The whole listing that follows is to be restated word for word, images excluded.

--- START ---

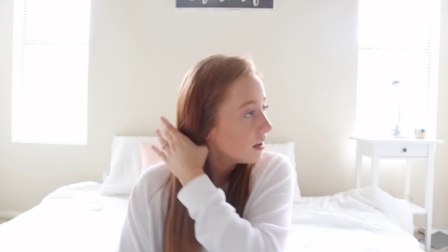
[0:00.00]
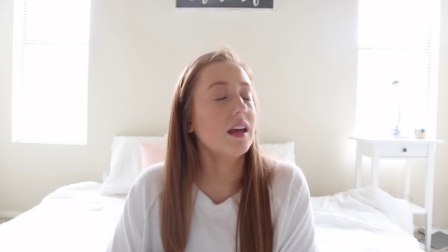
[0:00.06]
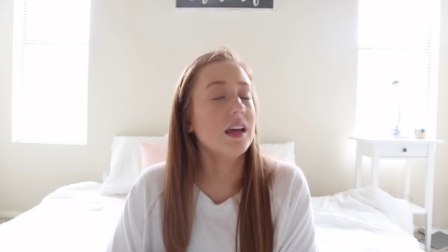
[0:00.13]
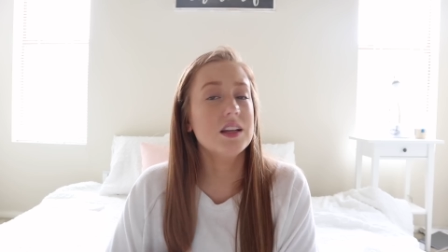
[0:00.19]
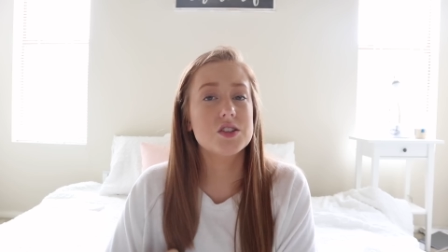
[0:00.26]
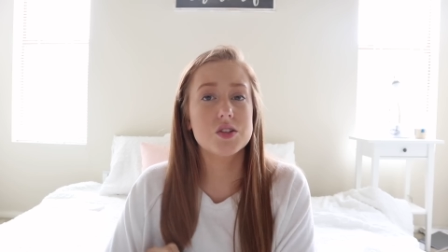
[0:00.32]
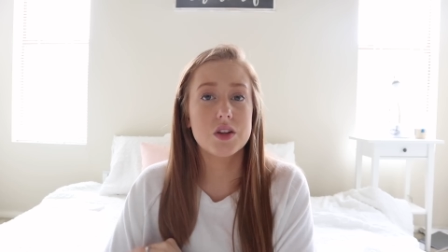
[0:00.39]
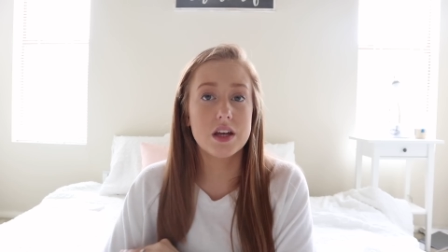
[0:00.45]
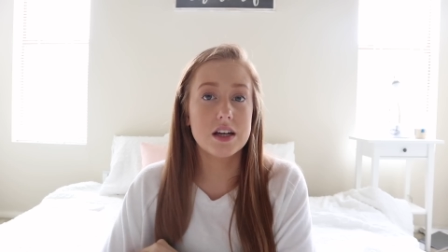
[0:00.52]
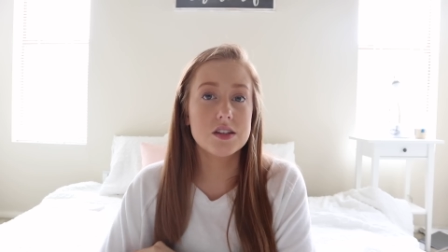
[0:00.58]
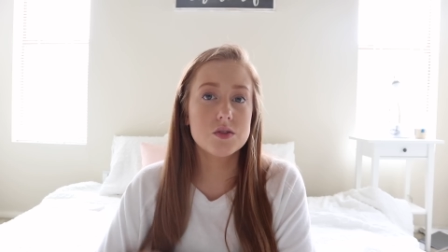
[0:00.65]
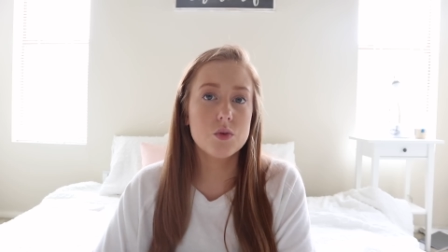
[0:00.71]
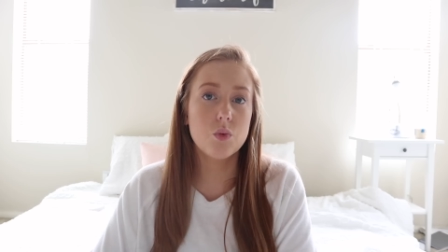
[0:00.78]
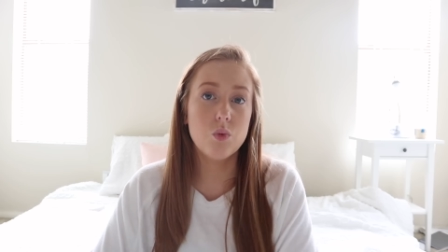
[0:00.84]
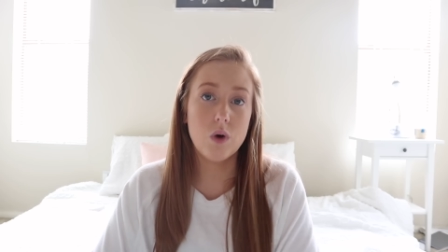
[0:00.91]
And so
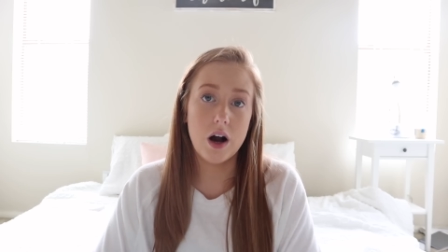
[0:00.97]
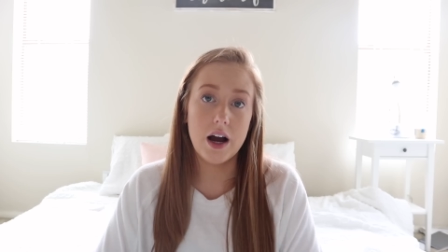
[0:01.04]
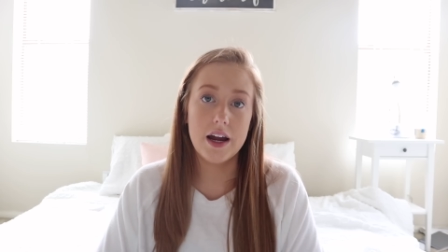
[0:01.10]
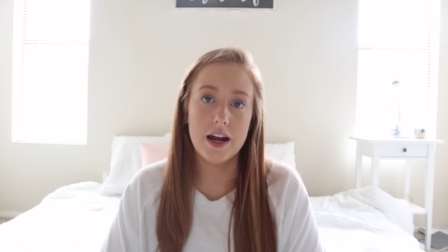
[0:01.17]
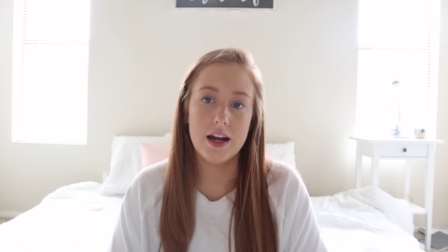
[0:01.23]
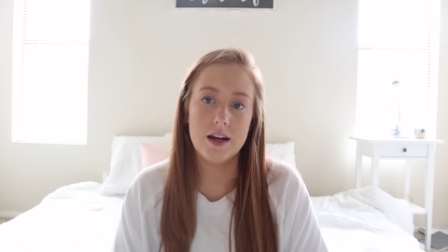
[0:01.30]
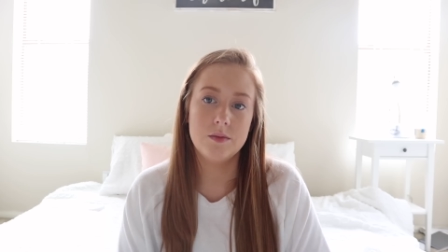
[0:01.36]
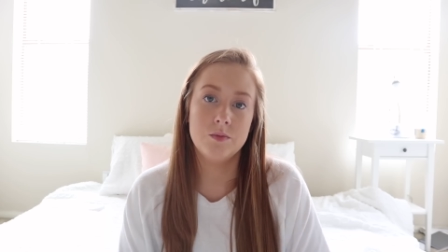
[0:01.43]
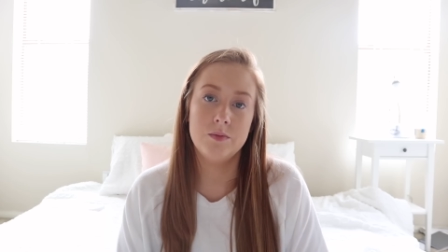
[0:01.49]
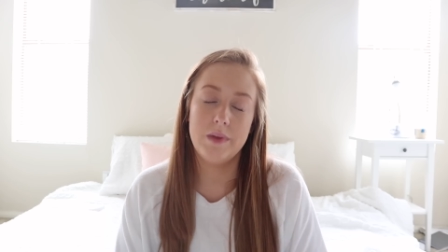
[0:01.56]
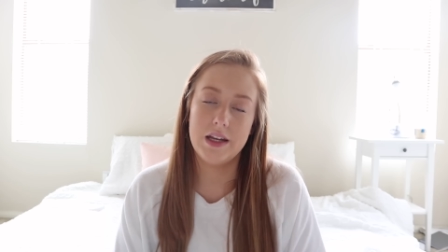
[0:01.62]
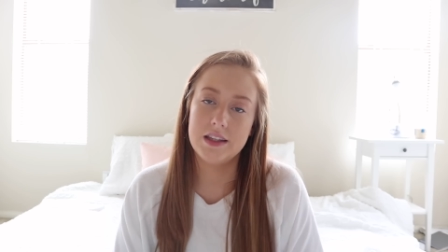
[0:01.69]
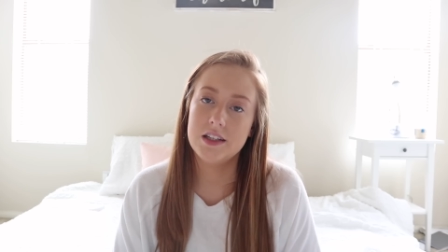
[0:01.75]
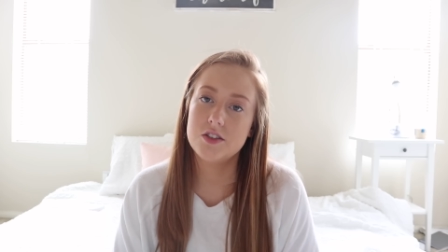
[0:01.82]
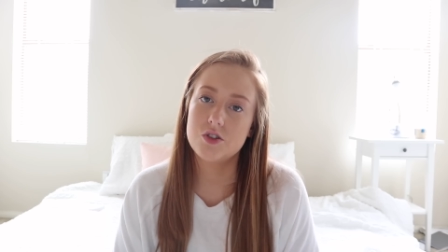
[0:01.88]
that's why I'm
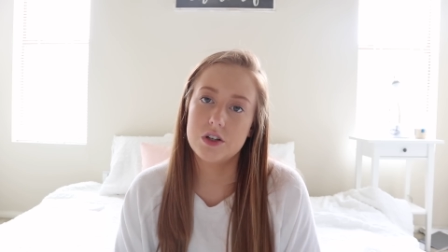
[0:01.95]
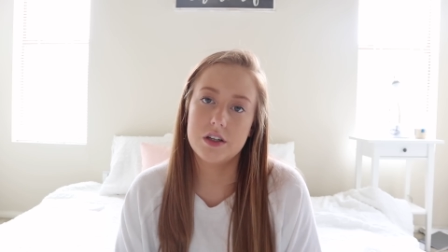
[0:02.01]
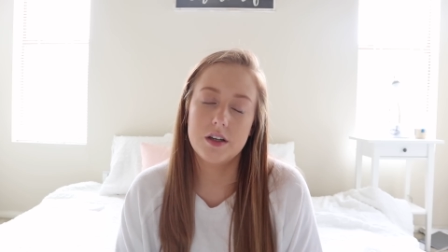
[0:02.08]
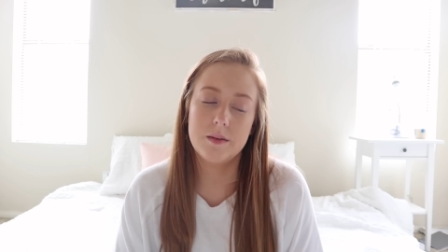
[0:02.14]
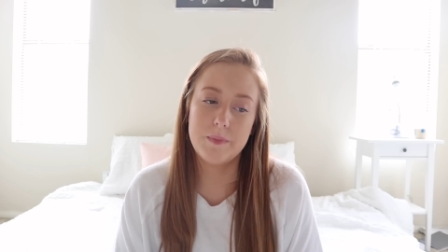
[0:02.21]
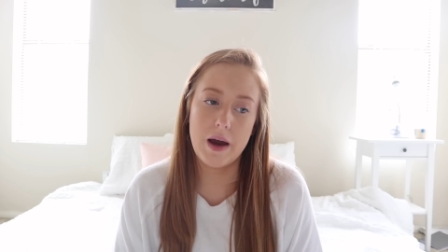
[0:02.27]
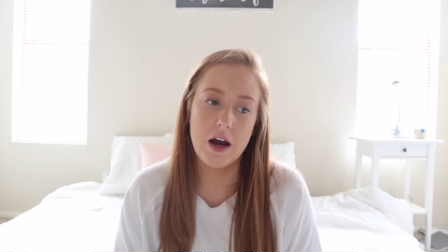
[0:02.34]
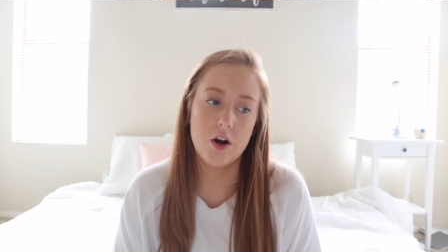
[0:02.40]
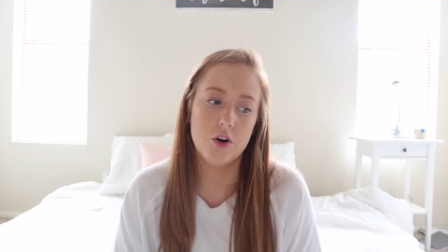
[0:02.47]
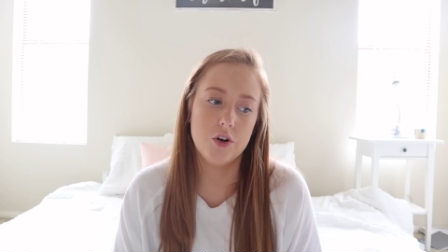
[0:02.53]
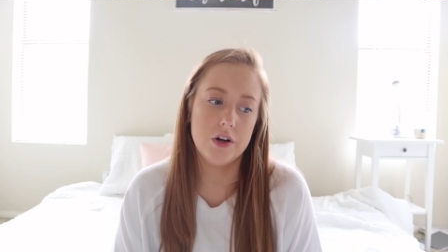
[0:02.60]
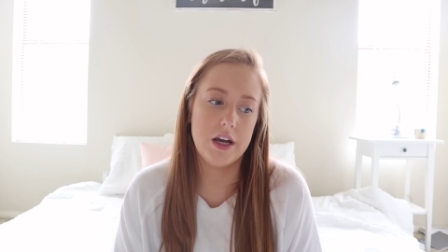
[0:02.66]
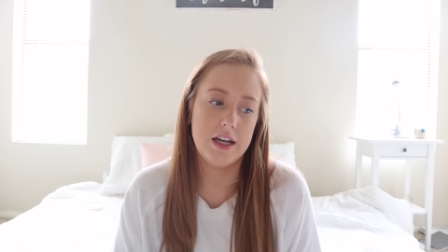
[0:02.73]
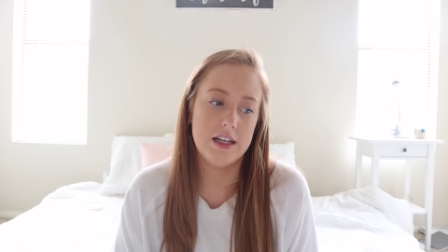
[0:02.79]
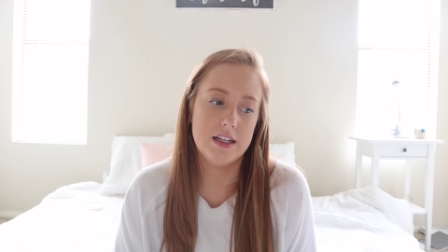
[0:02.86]
mainly drinking
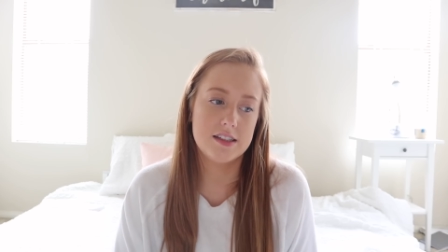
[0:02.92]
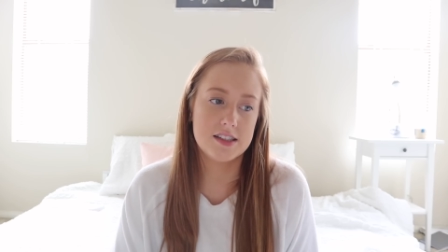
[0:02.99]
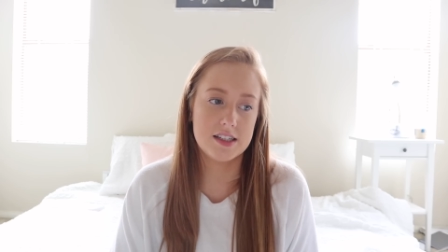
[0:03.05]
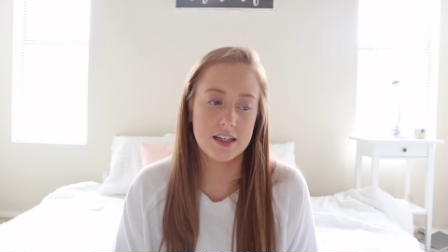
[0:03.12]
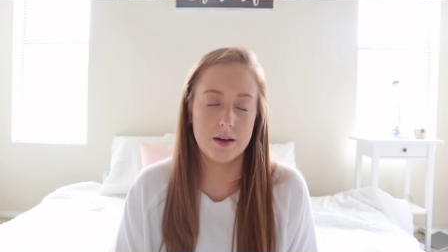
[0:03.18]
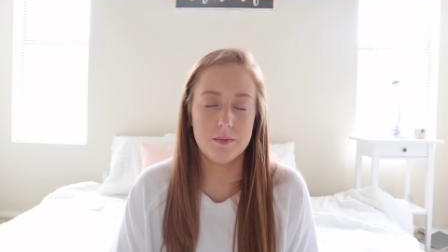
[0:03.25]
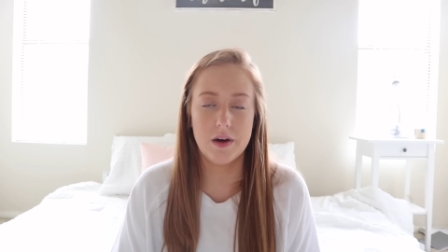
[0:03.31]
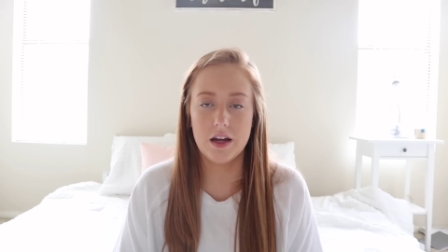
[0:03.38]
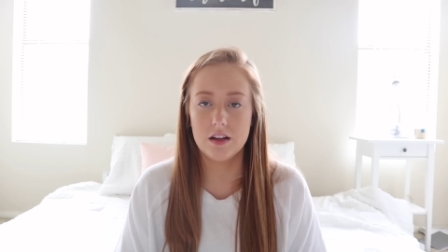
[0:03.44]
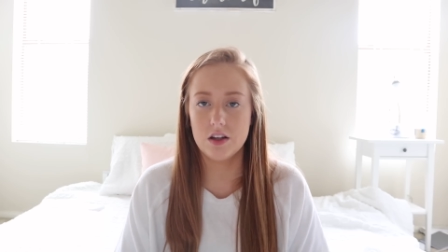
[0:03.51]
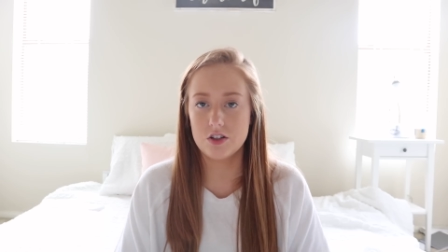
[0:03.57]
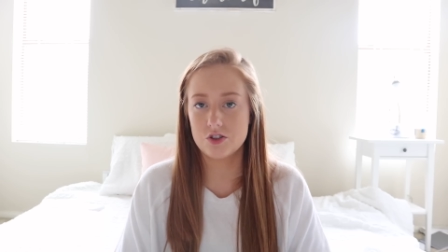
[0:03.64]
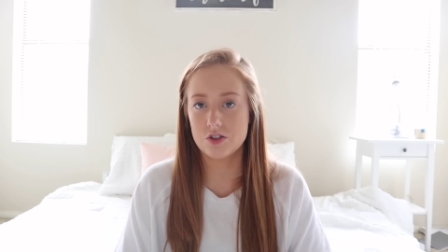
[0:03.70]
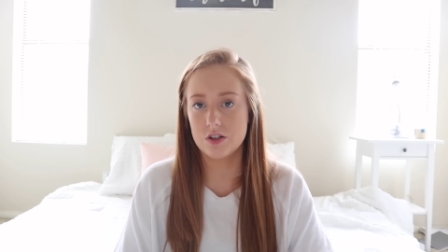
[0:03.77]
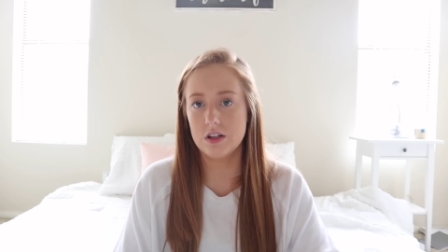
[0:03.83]
Powerade. It's to get my
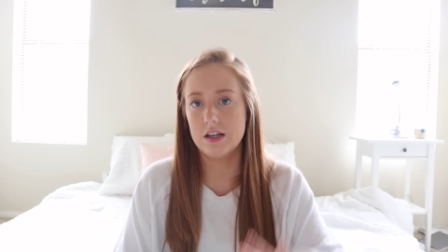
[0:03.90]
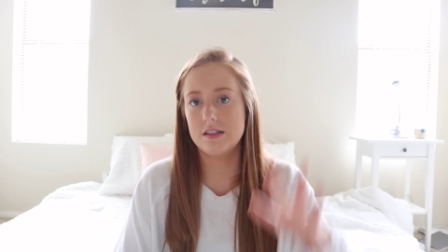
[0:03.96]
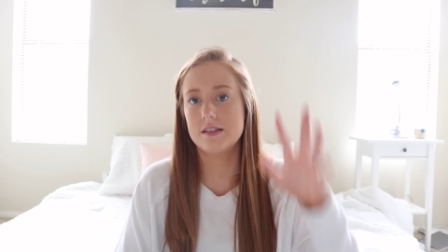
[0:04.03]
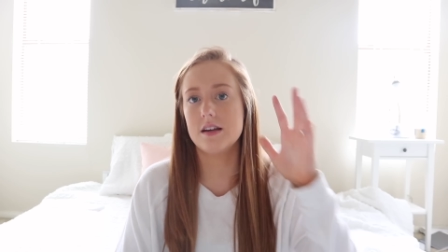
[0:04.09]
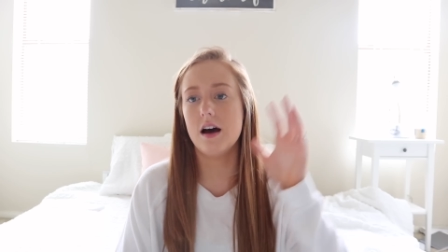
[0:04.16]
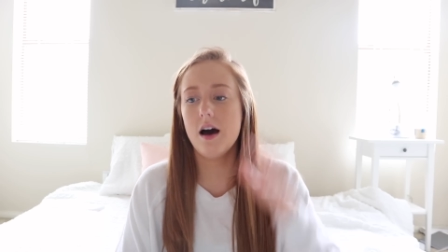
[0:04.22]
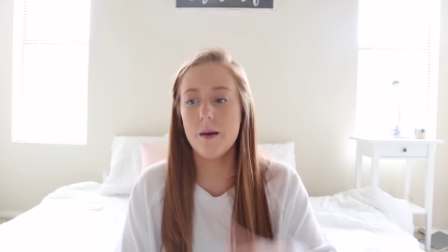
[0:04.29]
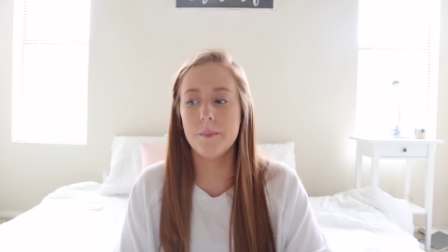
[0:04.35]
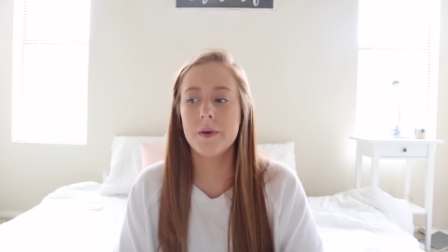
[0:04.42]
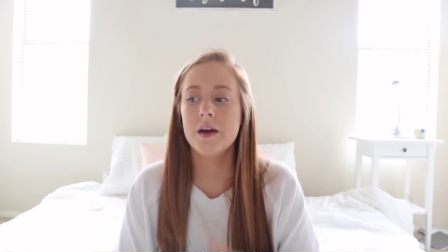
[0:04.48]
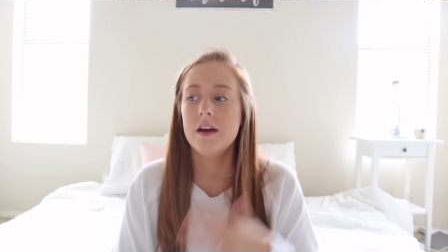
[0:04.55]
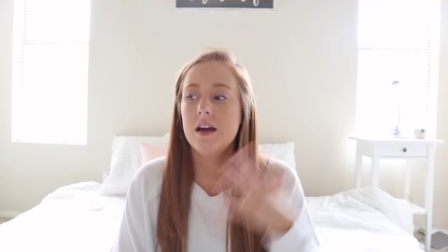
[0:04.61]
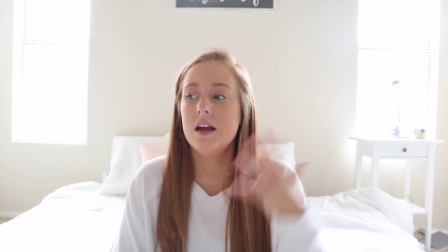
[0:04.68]
electrolytes up,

--- END ---

## Solution to the exercise
[0:00.00]
[0:00.06]
[0:00.13]
[0:00.19]
[0:00.26]
[0:00.32]
[0:00.39]
[0:00.45]
[0:00.52]
[0:00.58]
[0:00.65]
[0:00.71]
[0:00.78]
[0:00.84]
[0:00.91]
And so
[0:00.97]
[0:01.04]
[0:01.10]
[0:01.17]
[0:01.23]
[0:01.30]
[0:01.36]
[0:01.43]
[0:01.49]
[0:01.56]
[0:01.62]
[0:01.69]
[0:01.75]
[0:01.82]
[0:01.88]
that's why I'm
[0:01.95]
[0:02.01]
[0:02.08]
[0:02.14]
[0:02.21]
[0:02.27]
[0:02.34]
[0:02.40]
[0:02.47]
[0:02.53]
[0:02.60]
[0:02.66]
[0:02.73]
[0:02.79]
[0:02.86]
mainly drinking
[0:02.92]
[0:02.99]
[0:03.05]
[0:03.12]
[0:03.18]
[0:03.25]
[0:03.31]
[0:03.38]
[0:03.44]
[0:03.51]
[0:03.57]
[0:03.64]
[0:03.70]
[0:03.77]
[0:03.83]
Powerade. It's to get my
[0:03.90]
[0:03.96]
[0:04.03]
[0:04.09]
[0:04.16]
[0:04.22]
[0:04.29]
[0:04.35]
[0:04.42]
[0:04.48]
[0:04.55]
[0:04.61]
[0:04.68]
electrolytes up,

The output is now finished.